> **AIM OF THE TASK**
Where in the listing does the word "Video" appear? Report each line that holds it.

*** Opening of DATASET RECORDS ***

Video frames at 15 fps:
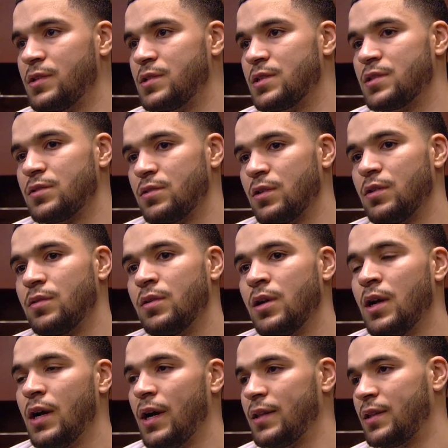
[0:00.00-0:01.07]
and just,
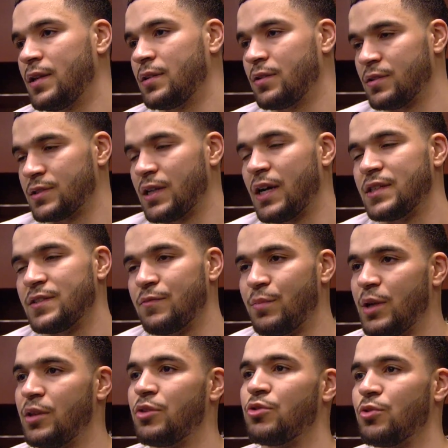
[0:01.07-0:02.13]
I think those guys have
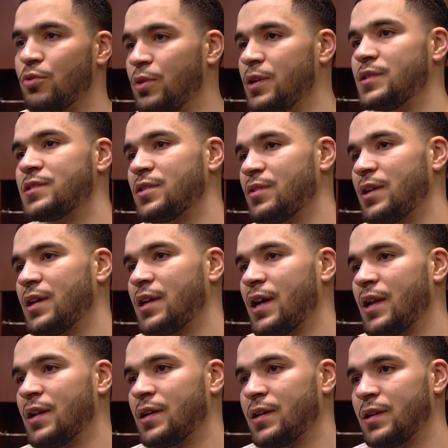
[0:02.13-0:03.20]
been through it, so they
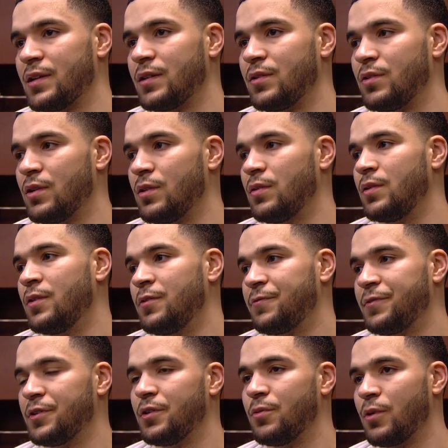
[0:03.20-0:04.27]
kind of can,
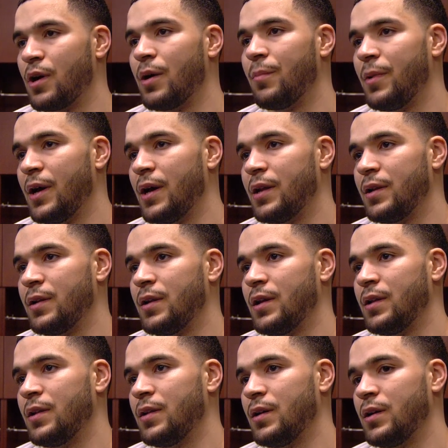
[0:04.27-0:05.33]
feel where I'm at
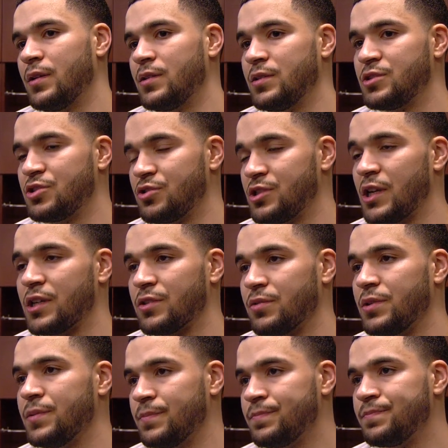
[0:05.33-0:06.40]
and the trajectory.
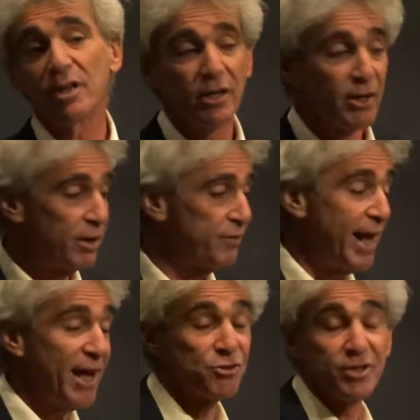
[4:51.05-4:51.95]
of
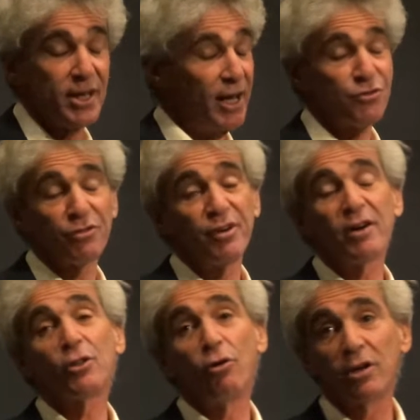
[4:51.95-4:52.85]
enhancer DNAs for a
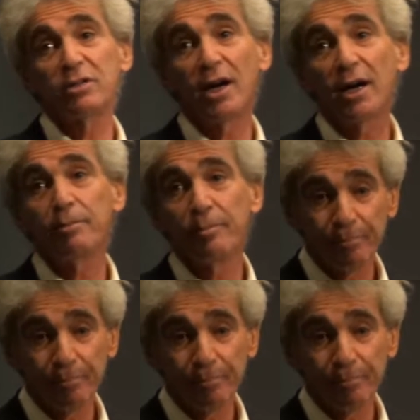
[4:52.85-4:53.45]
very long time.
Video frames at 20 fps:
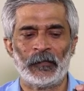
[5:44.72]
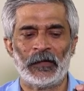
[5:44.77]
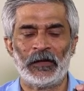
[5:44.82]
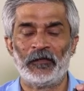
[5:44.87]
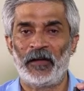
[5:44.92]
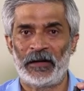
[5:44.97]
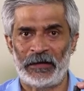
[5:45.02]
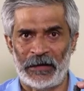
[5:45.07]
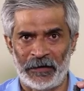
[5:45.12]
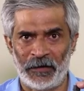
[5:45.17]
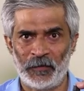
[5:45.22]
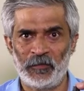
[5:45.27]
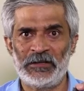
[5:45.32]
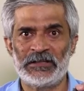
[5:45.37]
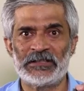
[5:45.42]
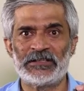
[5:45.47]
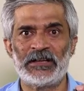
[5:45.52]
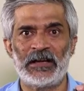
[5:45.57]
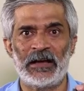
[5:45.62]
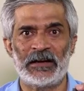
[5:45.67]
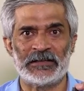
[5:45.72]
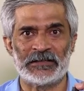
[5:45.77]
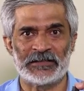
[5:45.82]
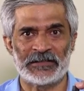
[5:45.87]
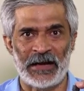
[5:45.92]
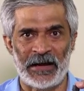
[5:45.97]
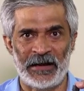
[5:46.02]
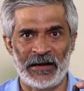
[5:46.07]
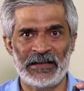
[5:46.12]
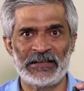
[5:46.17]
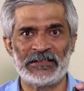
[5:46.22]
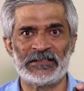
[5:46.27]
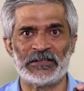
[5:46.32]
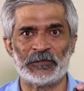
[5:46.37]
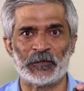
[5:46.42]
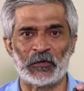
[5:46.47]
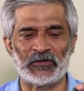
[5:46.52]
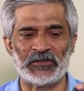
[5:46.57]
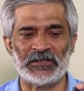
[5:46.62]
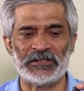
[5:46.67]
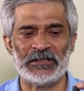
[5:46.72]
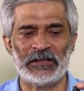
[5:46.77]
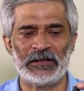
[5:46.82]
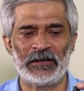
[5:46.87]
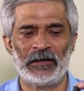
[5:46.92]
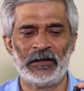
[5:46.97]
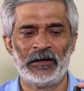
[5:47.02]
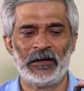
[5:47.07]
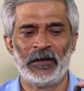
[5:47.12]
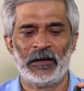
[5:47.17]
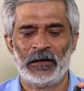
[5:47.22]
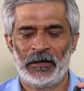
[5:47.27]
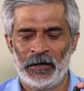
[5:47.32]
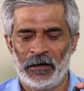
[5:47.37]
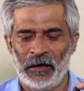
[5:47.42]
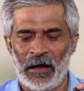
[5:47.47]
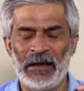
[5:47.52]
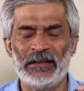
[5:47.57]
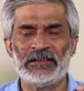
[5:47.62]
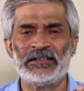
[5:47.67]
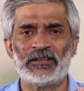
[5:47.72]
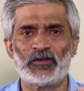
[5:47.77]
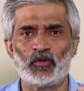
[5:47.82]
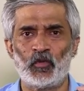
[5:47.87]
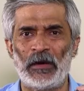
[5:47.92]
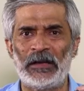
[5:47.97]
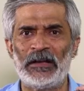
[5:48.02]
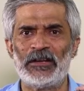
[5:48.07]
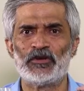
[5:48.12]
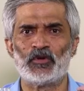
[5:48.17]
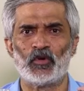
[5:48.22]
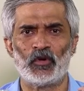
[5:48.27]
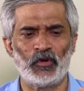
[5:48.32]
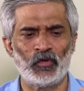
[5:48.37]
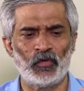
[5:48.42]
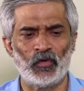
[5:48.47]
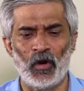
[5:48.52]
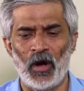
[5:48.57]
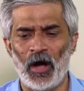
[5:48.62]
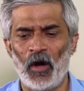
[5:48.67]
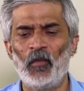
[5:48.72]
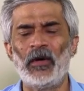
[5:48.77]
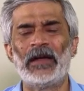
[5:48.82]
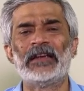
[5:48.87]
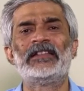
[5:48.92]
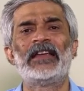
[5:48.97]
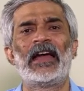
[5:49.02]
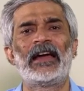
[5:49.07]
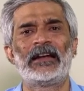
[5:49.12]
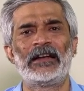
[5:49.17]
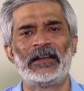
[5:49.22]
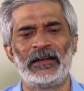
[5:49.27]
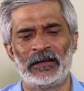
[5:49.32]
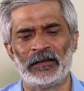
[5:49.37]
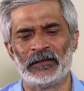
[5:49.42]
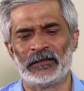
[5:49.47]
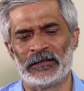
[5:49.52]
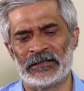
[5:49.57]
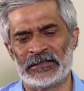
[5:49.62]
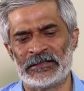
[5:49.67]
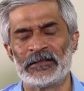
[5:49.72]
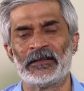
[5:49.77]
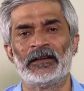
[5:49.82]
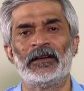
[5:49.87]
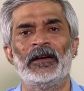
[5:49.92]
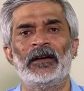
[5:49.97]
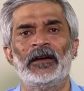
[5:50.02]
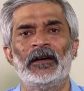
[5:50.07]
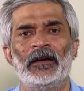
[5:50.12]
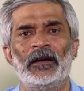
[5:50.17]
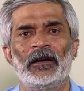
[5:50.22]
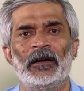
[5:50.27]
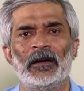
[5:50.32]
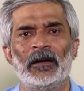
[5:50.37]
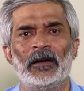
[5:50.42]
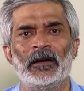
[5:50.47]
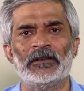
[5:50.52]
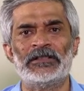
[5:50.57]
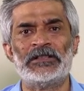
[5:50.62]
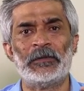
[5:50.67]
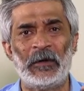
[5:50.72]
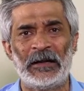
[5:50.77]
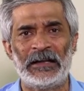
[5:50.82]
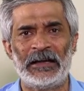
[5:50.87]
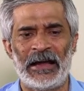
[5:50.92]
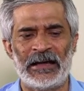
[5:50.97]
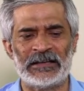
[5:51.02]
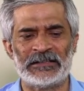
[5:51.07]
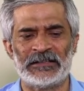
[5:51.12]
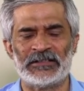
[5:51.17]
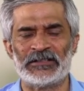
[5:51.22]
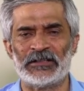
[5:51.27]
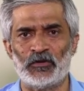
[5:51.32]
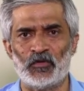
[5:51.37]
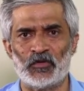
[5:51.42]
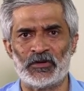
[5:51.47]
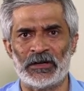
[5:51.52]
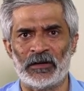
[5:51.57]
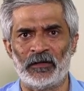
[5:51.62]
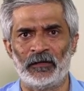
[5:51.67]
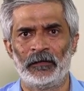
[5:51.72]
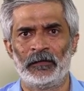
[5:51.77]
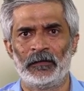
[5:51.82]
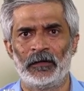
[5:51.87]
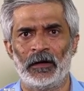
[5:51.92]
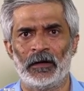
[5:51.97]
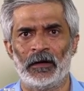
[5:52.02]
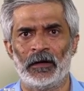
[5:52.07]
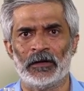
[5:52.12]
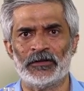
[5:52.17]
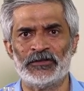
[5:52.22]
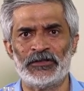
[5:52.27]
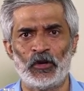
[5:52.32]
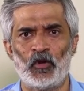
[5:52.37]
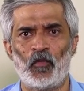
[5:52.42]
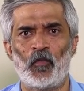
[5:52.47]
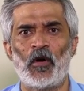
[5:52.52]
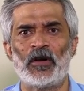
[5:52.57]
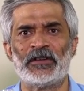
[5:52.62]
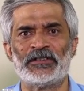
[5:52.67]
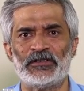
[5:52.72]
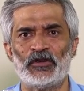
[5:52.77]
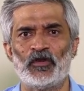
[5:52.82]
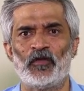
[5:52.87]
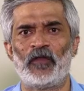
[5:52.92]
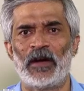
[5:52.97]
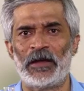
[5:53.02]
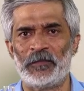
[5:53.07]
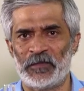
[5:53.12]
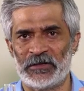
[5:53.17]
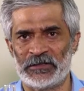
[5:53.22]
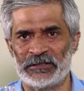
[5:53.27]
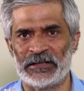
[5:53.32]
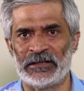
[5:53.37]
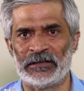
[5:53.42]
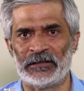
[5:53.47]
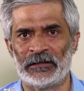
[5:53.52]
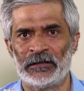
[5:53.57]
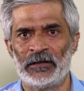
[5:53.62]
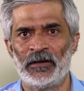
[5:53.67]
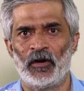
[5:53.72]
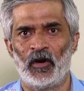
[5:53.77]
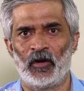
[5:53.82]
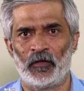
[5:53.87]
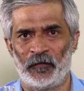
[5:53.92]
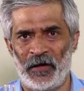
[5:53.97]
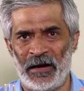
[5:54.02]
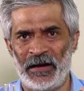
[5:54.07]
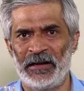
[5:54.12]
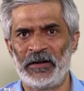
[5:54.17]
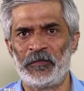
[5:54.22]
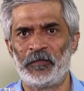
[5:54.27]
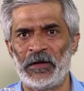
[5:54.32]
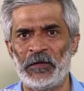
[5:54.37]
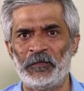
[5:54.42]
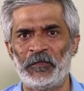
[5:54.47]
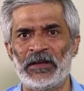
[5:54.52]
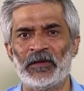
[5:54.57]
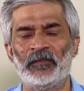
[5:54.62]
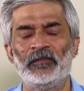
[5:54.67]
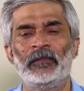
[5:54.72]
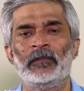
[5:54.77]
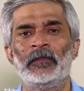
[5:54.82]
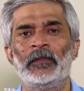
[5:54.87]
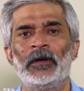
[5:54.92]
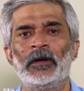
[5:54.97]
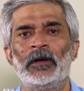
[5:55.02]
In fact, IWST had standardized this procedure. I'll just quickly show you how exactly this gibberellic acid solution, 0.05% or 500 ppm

*** Close of DATASET RECORDS ***

> **YOUR RESPONSE**
Video frames at 15 fps:
Video frames at 20 fps:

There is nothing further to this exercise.